*SOURCE DATA*
● ● ● ● ● ● ●

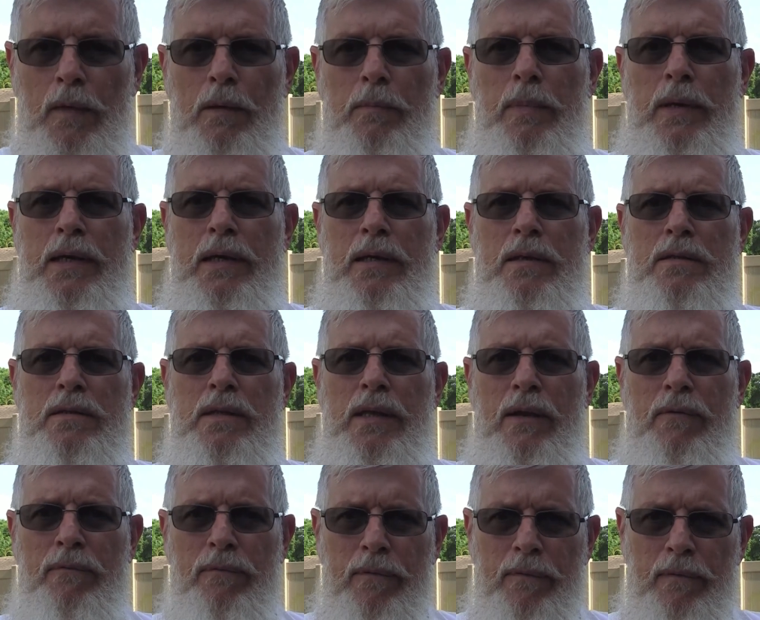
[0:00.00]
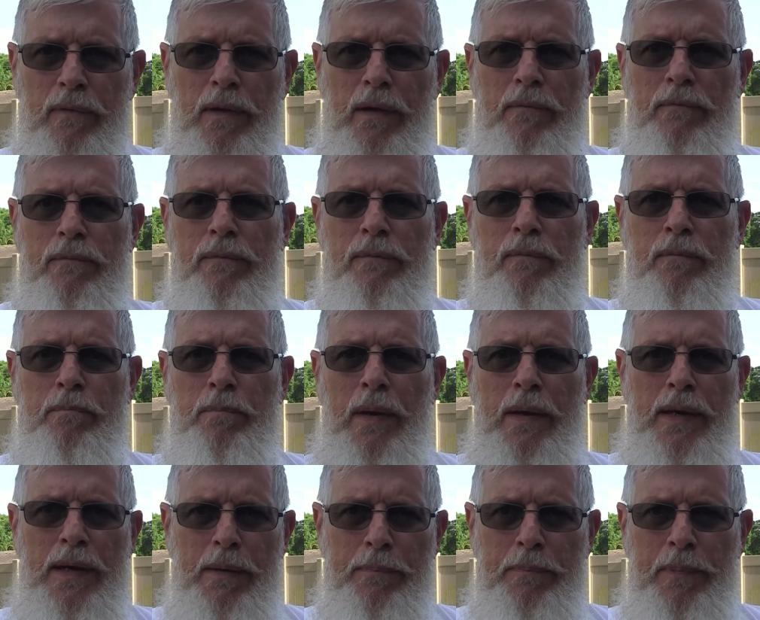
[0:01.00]
because they've
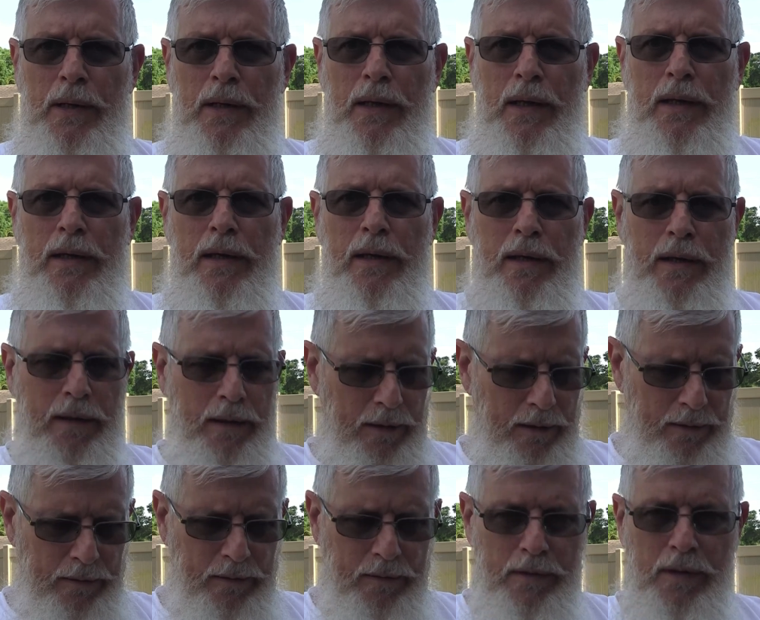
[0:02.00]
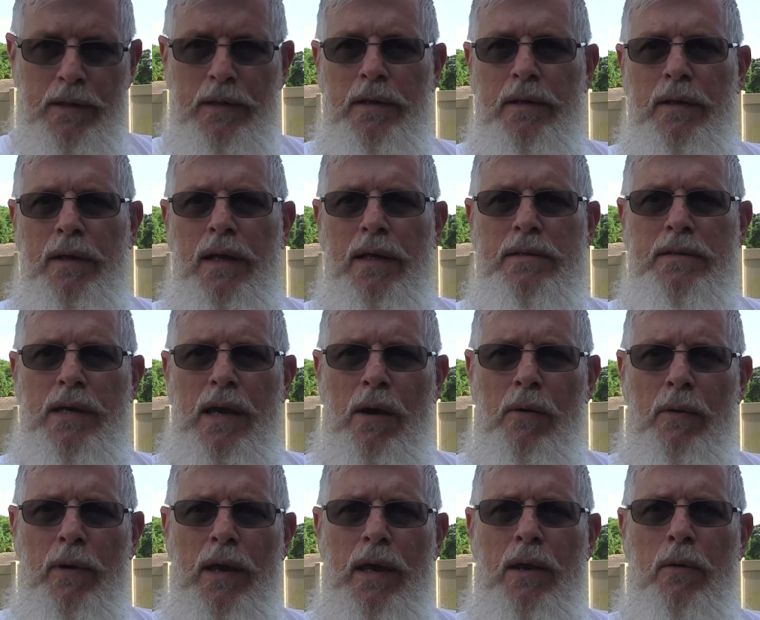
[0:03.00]
manipulated it. That's
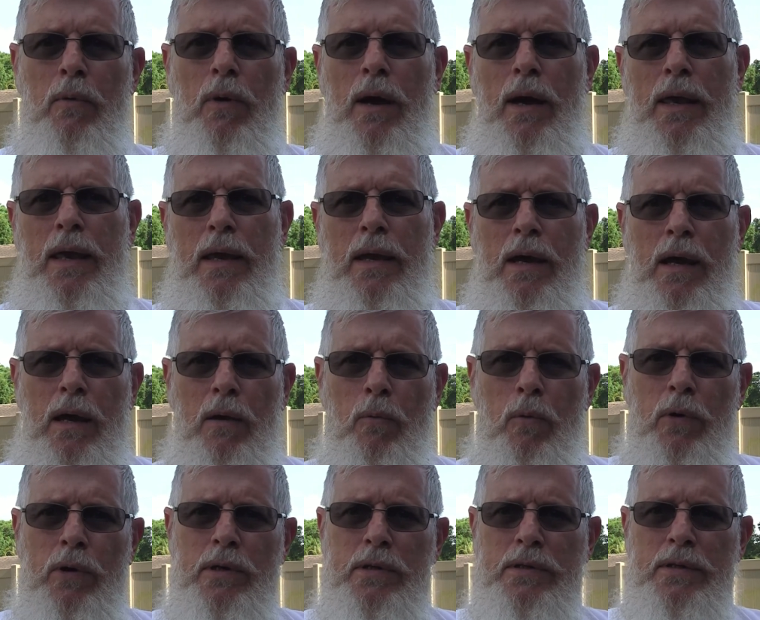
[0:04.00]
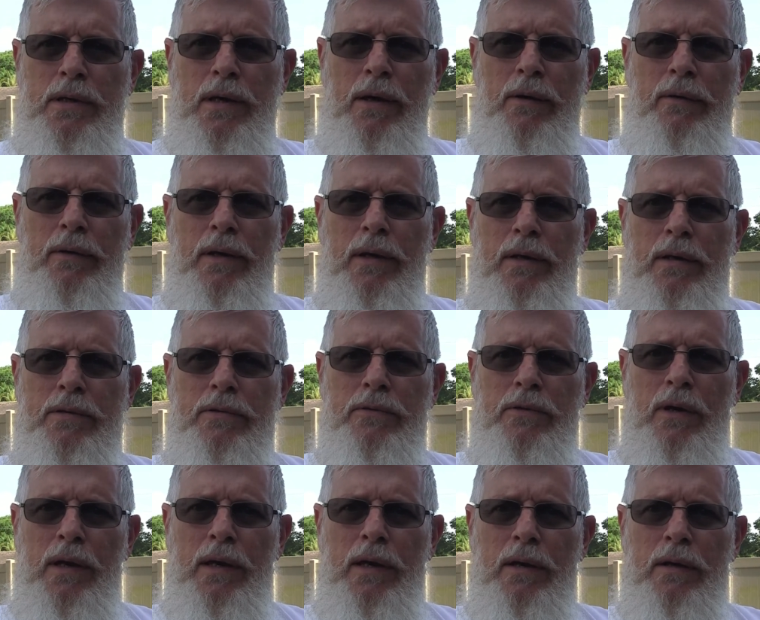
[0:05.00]
how AI works nowadays,
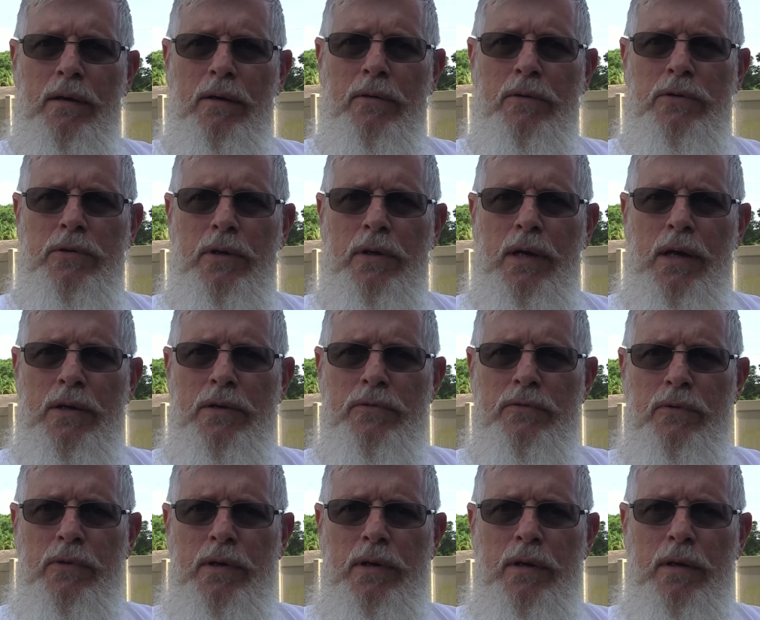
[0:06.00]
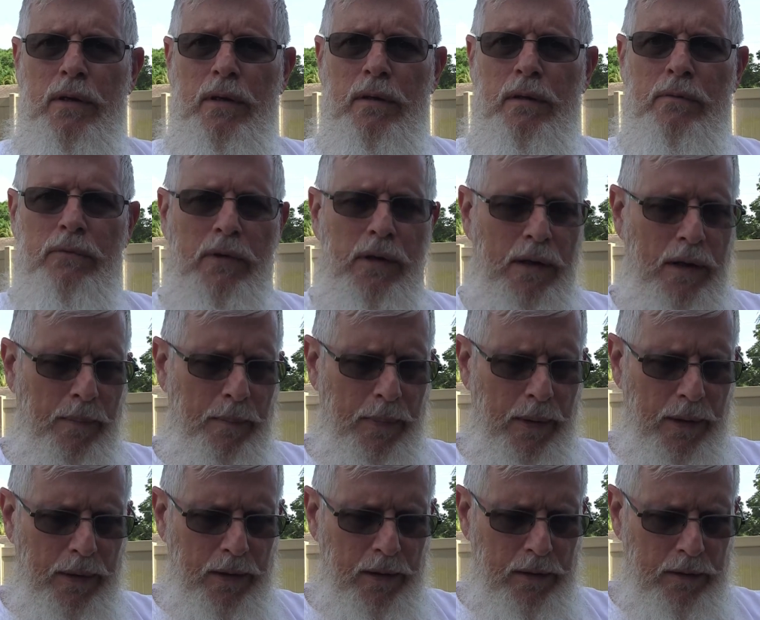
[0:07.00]
right? Aren't you guys reading up
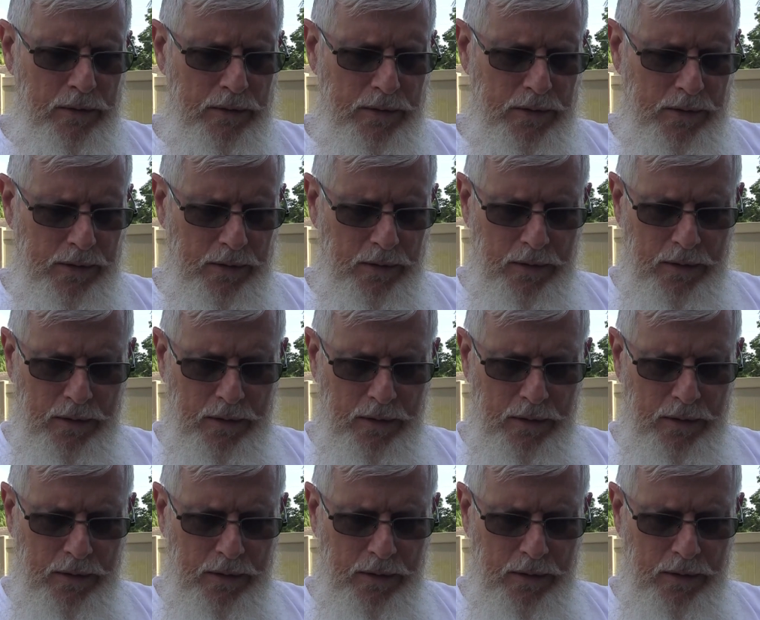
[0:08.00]
on the news?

● ● ● ● ● ● ●

*TASK TO CARRY OUT*
An exact copy of the entries, minus the pictures, is what's needed here.

*REPLY TO THE TASK*
[0:00.00]
[0:01.00]
because they've
[0:02.00]
[0:03.00]
manipulated it. That's
[0:04.00]
[0:05.00]
how AI works nowadays,
[0:06.00]
[0:07.00]
right? Aren't you guys reading up
[0:08.00]
on the news?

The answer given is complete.